Dataset entries
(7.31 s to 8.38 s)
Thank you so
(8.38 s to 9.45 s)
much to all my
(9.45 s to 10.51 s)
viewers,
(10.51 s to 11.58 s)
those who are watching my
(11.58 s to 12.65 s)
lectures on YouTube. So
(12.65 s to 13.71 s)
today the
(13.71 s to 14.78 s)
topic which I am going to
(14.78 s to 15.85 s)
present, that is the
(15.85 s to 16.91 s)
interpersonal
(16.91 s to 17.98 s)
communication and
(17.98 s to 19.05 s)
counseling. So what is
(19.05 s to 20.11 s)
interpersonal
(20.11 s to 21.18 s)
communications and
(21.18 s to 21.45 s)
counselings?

* * *

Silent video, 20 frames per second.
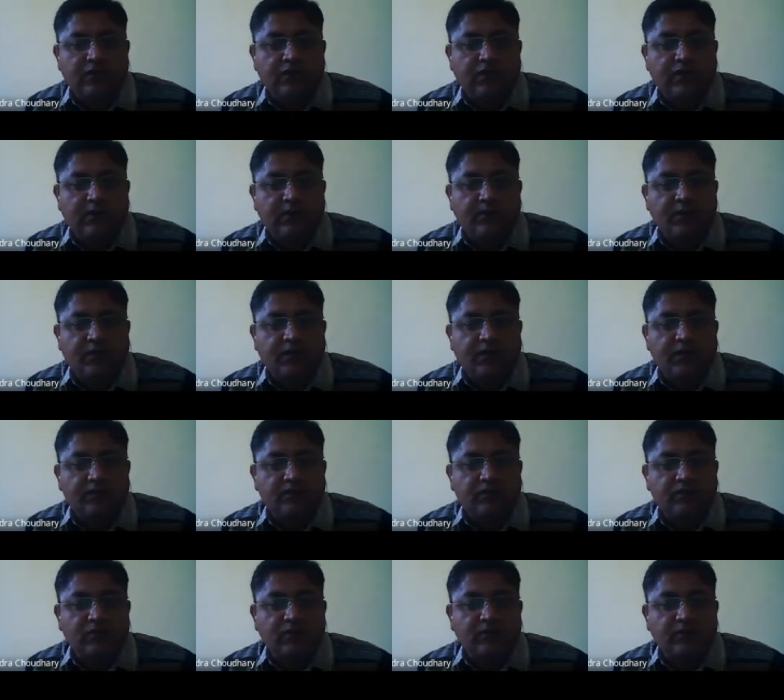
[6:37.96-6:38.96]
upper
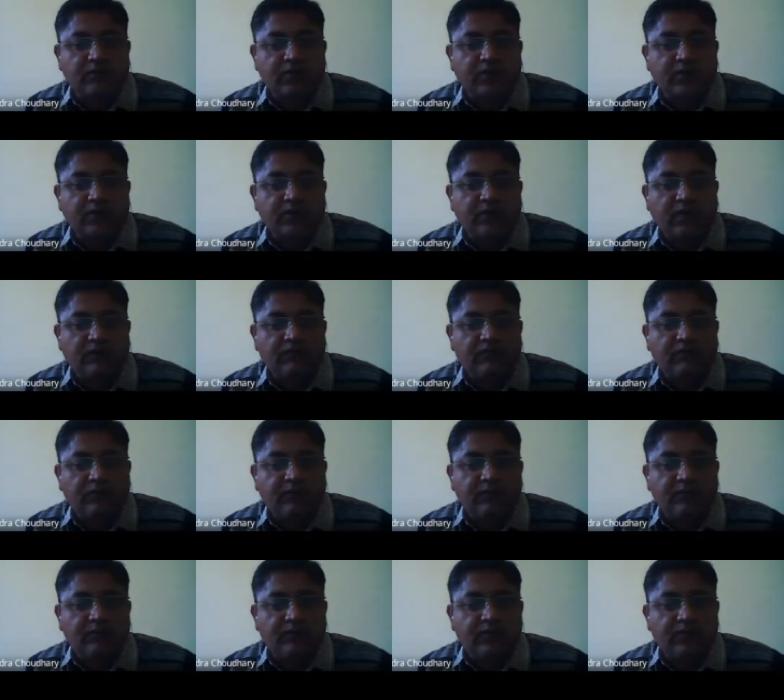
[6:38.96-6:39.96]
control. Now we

==

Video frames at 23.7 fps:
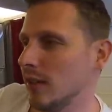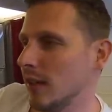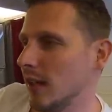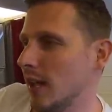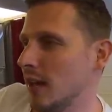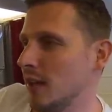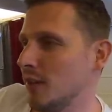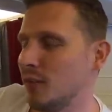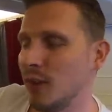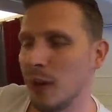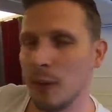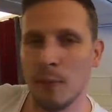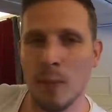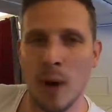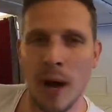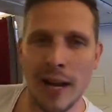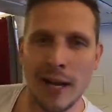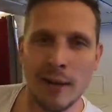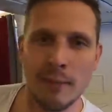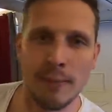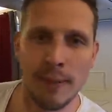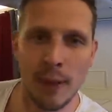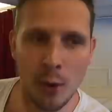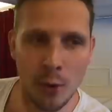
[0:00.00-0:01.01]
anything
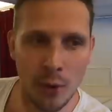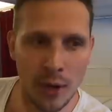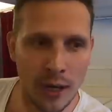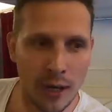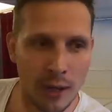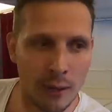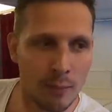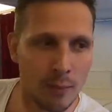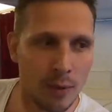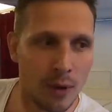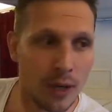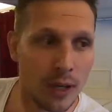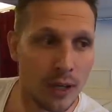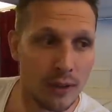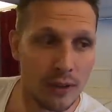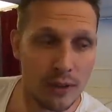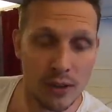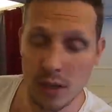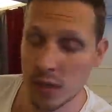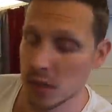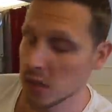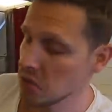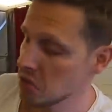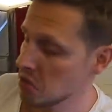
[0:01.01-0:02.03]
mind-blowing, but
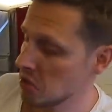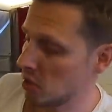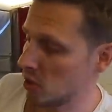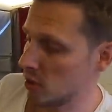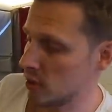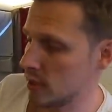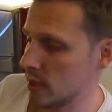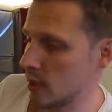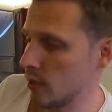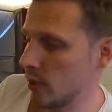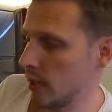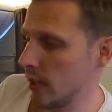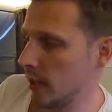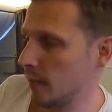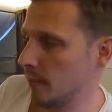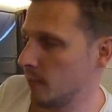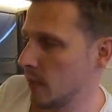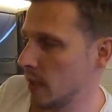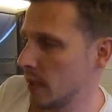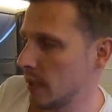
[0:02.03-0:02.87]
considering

EXERCISE DIRECTIONS:
Search the records for the word "frames". Copy every line that has it.

ANSWER BOX:
Silent video, 20 frames per second.
Video frames at 23.7 fps:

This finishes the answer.